**Exercise goal:** Copy down the listing below exactly, please, including every line.

**Information provided:**
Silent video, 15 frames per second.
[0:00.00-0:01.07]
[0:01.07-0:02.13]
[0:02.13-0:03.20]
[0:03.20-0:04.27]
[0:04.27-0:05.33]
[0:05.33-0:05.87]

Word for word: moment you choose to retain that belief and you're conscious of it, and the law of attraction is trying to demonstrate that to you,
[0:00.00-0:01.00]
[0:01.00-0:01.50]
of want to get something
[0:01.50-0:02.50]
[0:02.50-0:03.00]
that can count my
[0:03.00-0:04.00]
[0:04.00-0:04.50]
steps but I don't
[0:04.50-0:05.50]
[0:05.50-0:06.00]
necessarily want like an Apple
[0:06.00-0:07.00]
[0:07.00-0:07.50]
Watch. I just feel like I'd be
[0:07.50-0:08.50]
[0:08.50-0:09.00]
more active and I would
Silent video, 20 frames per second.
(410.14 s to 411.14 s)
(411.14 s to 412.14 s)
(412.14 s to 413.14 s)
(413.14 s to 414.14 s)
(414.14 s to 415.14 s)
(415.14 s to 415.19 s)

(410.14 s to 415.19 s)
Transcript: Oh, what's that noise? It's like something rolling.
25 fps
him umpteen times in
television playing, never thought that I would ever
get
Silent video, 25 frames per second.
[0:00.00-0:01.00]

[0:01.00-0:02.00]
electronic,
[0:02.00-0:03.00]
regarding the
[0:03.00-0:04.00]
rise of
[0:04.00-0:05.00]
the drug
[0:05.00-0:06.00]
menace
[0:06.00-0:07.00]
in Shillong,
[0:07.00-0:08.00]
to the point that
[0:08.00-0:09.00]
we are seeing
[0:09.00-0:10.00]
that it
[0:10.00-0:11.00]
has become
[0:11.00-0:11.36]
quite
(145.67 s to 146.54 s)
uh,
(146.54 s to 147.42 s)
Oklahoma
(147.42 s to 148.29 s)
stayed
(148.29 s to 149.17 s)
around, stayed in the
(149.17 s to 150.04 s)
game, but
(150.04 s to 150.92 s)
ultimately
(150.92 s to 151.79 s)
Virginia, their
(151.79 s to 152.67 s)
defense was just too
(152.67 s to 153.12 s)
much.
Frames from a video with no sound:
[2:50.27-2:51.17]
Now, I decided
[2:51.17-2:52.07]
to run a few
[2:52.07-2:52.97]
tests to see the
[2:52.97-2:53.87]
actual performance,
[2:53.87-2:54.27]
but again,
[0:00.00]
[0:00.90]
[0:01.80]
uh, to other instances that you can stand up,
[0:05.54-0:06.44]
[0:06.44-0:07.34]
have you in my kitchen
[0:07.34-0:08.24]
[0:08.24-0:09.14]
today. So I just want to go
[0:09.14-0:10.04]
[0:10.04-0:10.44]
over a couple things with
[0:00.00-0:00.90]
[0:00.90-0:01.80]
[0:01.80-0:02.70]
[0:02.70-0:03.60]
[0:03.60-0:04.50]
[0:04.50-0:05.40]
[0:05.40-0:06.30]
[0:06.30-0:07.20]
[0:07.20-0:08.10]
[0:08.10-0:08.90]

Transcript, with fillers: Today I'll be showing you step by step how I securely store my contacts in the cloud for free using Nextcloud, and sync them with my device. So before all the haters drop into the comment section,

**Response below:**
Silent video, 15 frames per second.
[0:00.00-0:01.07]
[0:01.07-0:02.13]
[0:02.13-0:03.20]
[0:03.20-0:04.27]
[0:04.27-0:05.33]
[0:05.33-0:05.87]

Word for word: moment you choose to retain that belief and you're conscious of it, and the law of attraction is trying to demonstrate that to you,
[0:00.00-0:01.00]
[0:01.00-0:01.50]
of want to get something
[0:01.50-0:02.50]
[0:02.50-0:03.00]
that can count my
[0:03.00-0:04.00]
[0:04.00-0:04.50]
steps but I don't
[0:04.50-0:05.50]
[0:05.50-0:06.00]
necessarily want like an Apple
[0:06.00-0:07.00]
[0:07.00-0:07.50]
Watch. I just feel like I'd be
[0:07.50-0:08.50]
[0:08.50-0:09.00]
more active and I would
Silent video, 20 frames per second.
(410.14 s to 411.14 s)
(411.14 s to 412.14 s)
(412.14 s to 413.14 s)
(413.14 s to 414.14 s)
(414.14 s to 415.14 s)
(415.14 s to 415.19 s)

(410.14 s to 415.19 s)
Transcript: Oh, what's that noise? It's like something rolling.
25 fps
him umpteen times in
television playing, never thought that I would ever
get
Silent video, 25 frames per second.
[0:00.00-0:01.00]

[0:01.00-0:02.00]
electronic,
[0:02.00-0:03.00]
regarding the
[0:03.00-0:04.00]
rise of
[0:04.00-0:05.00]
the drug
[0:05.00-0:06.00]
menace
[0:06.00-0:07.00]
in Shillong,
[0:07.00-0:08.00]
to the point that
[0:08.00-0:09.00]
we are seeing
[0:09.00-0:10.00]
that it
[0:10.00-0:11.00]
has become
[0:11.00-0:11.36]
quite
(145.67 s to 146.54 s)
uh,
(146.54 s to 147.42 s)
Oklahoma
(147.42 s to 148.29 s)
stayed
(148.29 s to 149.17 s)
around, stayed in the
(149.17 s to 150.04 s)
game, but
(150.04 s to 150.92 s)
ultimately
(150.92 s to 151.79 s)
Virginia, their
(151.79 s to 152.67 s)
defense was just too
(152.67 s to 153.12 s)
much.
Frames from a video with no sound:
[2:50.27-2:51.17]
Now, I decided
[2:51.17-2:52.07]
to run a few
[2:52.07-2:52.97]
tests to see the
[2:52.97-2:53.87]
actual performance,
[2:53.87-2:54.27]
but again,
[0:00.00]
[0:00.90]
[0:01.80]
uh, to other instances that you can stand up,
[0:05.54-0:06.44]
[0:06.44-0:07.34]
have you in my kitchen
[0:07.34-0:08.24]
[0:08.24-0:09.14]
today. So I just want to go
[0:09.14-0:10.04]
[0:10.04-0:10.44]
over a couple things with
[0:00.00-0:00.90]
[0:00.90-0:01.80]
[0:01.80-0:02.70]
[0:02.70-0:03.60]
[0:03.60-0:04.50]
[0:04.50-0:05.40]
[0:05.40-0:06.30]
[0:06.30-0:07.20]
[0:07.20-0:08.10]
[0:08.10-0:08.90]

Transcript, with fillers: Today I'll be showing you step by step how I securely store my contacts in the cloud for free using Nextcloud, and sync them with my device. So before all the haters drop into the comment section,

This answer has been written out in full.